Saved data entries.
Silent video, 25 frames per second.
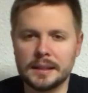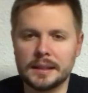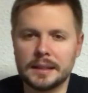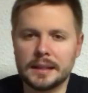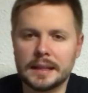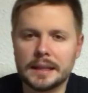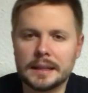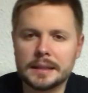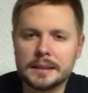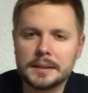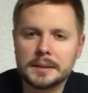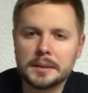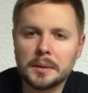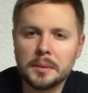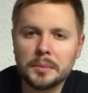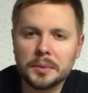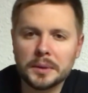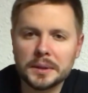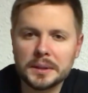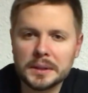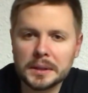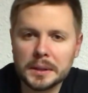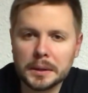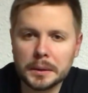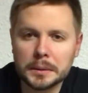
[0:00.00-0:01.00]
I simply
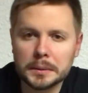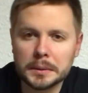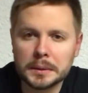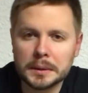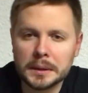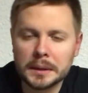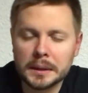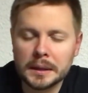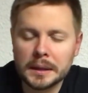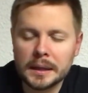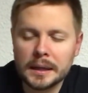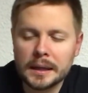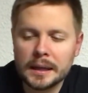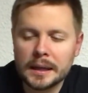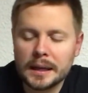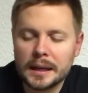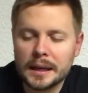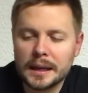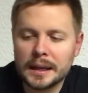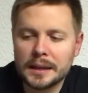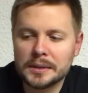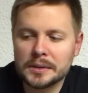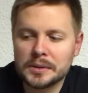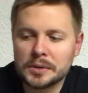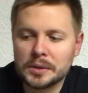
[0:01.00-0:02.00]
don't.
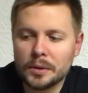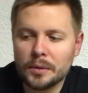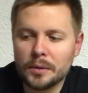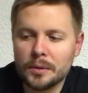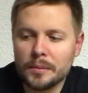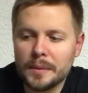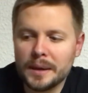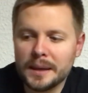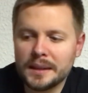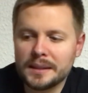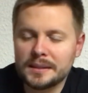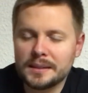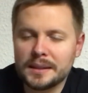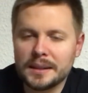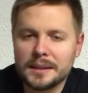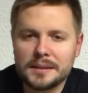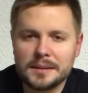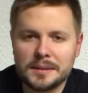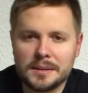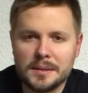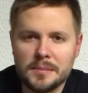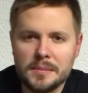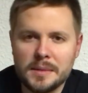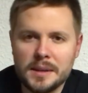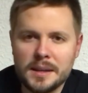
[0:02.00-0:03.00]
And so it makes sense
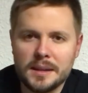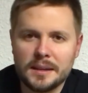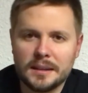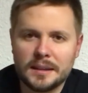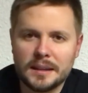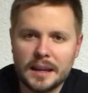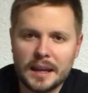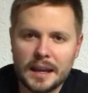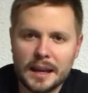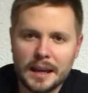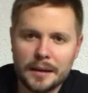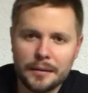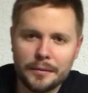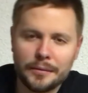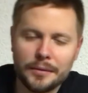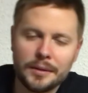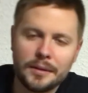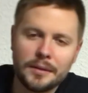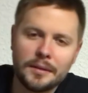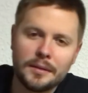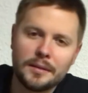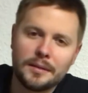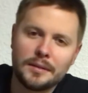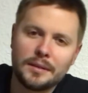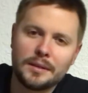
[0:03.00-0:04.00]
to me to have
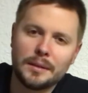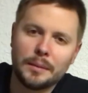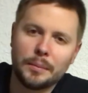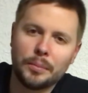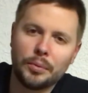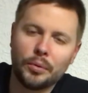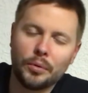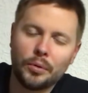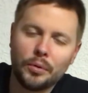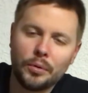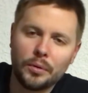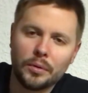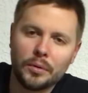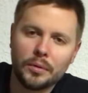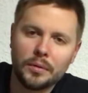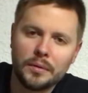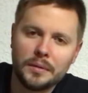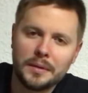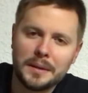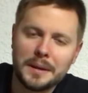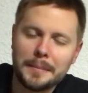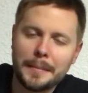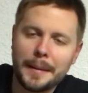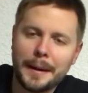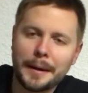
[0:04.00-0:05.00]
the pole
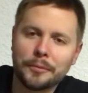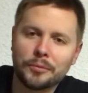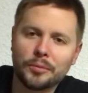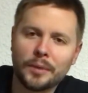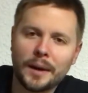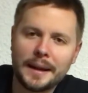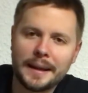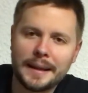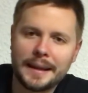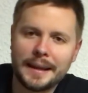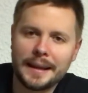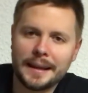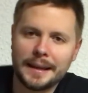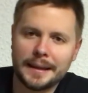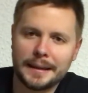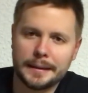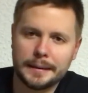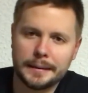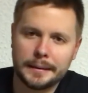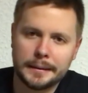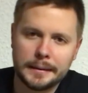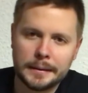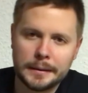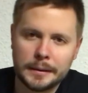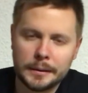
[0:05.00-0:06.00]
in my right hand,
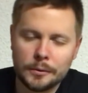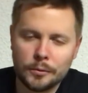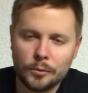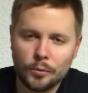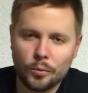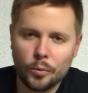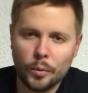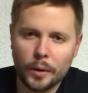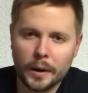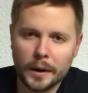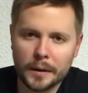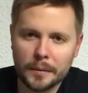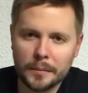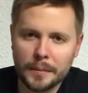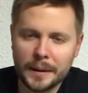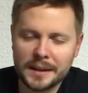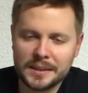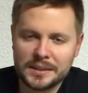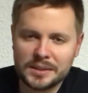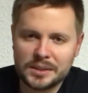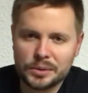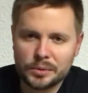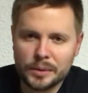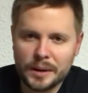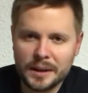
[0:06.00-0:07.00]
where my
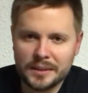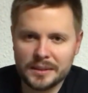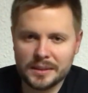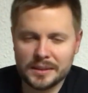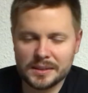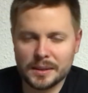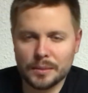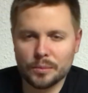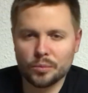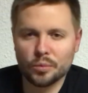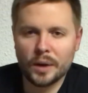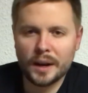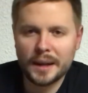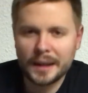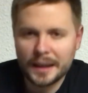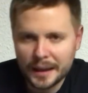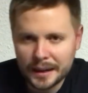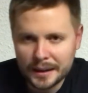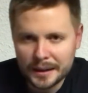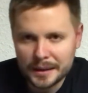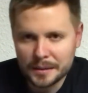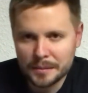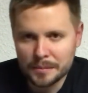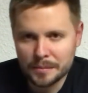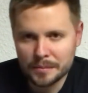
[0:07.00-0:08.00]
strength is. I'm
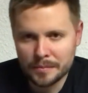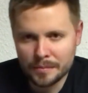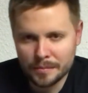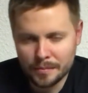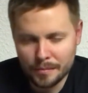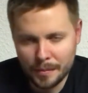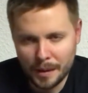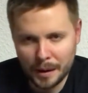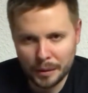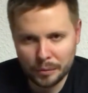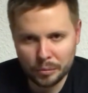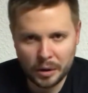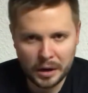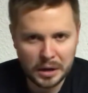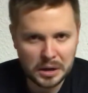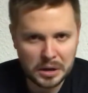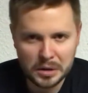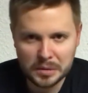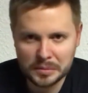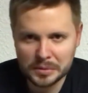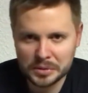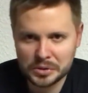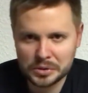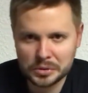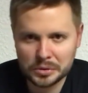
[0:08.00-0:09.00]
right-handed, my right arm
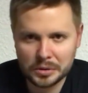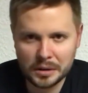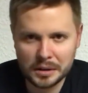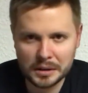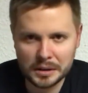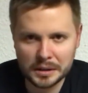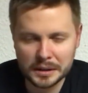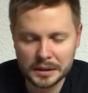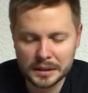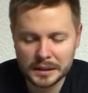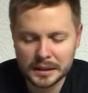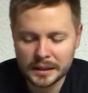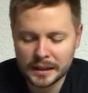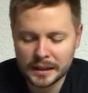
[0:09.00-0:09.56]
is stronger.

WHAT THE EXERCISE ASKS.
Word for word and without any pictures, return all of the lines above.

SOLUTION TO THE EXERCISE.
Silent video, 25 frames per second.
[0:00.00-0:01.00]
I simply
[0:01.00-0:02.00]
don't.
[0:02.00-0:03.00]
And so it makes sense
[0:03.00-0:04.00]
to me to have
[0:04.00-0:05.00]
the pole
[0:05.00-0:06.00]
in my right hand,
[0:06.00-0:07.00]
where my
[0:07.00-0:08.00]
strength is. I'm
[0:08.00-0:09.00]
right-handed, my right arm
[0:09.00-0:09.56]
is stronger.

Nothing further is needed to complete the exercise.